Problem to work on:
Line by line, retype the whole listing exactly.

Recorded data:
BEGIN

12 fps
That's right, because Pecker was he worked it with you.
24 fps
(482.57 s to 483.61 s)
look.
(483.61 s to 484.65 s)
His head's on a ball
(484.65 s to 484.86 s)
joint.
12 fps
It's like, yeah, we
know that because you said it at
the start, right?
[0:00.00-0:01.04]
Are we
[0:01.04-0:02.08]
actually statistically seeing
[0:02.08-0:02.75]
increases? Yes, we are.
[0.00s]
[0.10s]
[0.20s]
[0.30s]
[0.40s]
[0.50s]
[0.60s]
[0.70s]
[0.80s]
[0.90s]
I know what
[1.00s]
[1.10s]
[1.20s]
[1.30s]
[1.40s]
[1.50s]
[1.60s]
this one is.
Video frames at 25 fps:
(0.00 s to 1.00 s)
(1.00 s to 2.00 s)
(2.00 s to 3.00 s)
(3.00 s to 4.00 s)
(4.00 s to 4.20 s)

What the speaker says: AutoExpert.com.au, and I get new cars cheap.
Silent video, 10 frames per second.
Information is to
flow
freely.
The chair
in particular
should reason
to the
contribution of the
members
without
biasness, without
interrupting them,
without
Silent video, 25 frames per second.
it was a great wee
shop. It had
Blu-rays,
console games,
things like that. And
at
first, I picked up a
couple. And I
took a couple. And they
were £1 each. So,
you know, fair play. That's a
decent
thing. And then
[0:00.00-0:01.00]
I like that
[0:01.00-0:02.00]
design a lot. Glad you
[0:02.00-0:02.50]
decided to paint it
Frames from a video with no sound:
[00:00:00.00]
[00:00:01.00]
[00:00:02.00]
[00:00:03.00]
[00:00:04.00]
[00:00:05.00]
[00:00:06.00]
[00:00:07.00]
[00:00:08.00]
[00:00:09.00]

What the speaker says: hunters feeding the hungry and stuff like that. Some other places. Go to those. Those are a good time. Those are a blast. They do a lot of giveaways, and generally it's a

END

Exercise solution:
12 fps
That's right, because Pecker was he worked it with you.
24 fps
(482.57 s to 483.61 s)
look.
(483.61 s to 484.65 s)
His head's on a ball
(484.65 s to 484.86 s)
joint.
12 fps
It's like, yeah, we
know that because you said it at
the start, right?
[0:00.00-0:01.04]
Are we
[0:01.04-0:02.08]
actually statistically seeing
[0:02.08-0:02.75]
increases? Yes, we are.
[0.00s]
[0.10s]
[0.20s]
[0.30s]
[0.40s]
[0.50s]
[0.60s]
[0.70s]
[0.80s]
[0.90s]
I know what
[1.00s]
[1.10s]
[1.20s]
[1.30s]
[1.40s]
[1.50s]
[1.60s]
this one is.
Video frames at 25 fps:
(0.00 s to 1.00 s)
(1.00 s to 2.00 s)
(2.00 s to 3.00 s)
(3.00 s to 4.00 s)
(4.00 s to 4.20 s)

What the speaker says: AutoExpert.com.au, and I get new cars cheap.
Silent video, 10 frames per second.
Information is to
flow
freely.
The chair
in particular
should reason
to the
contribution of the
members
without
biasness, without
interrupting them,
without
Silent video, 25 frames per second.
it was a great wee
shop. It had
Blu-rays,
console games,
things like that. And
at
first, I picked up a
couple. And I
took a couple. And they
were £1 each. So,
you know, fair play. That's a
decent
thing. And then
[0:00.00-0:01.00]
I like that
[0:01.00-0:02.00]
design a lot. Glad you
[0:02.00-0:02.50]
decided to paint it
Frames from a video with no sound:
[00:00:00.00]
[00:00:01.00]
[00:00:02.00]
[00:00:03.00]
[00:00:04.00]
[00:00:05.00]
[00:00:06.00]
[00:00:07.00]
[00:00:08.00]
[00:00:09.00]

What the speaker says: hunters feeding the hungry and stuff like that. Some other places. Go to those. Those are a good time. Those are a blast. They do a lot of giveaways, and generally it's a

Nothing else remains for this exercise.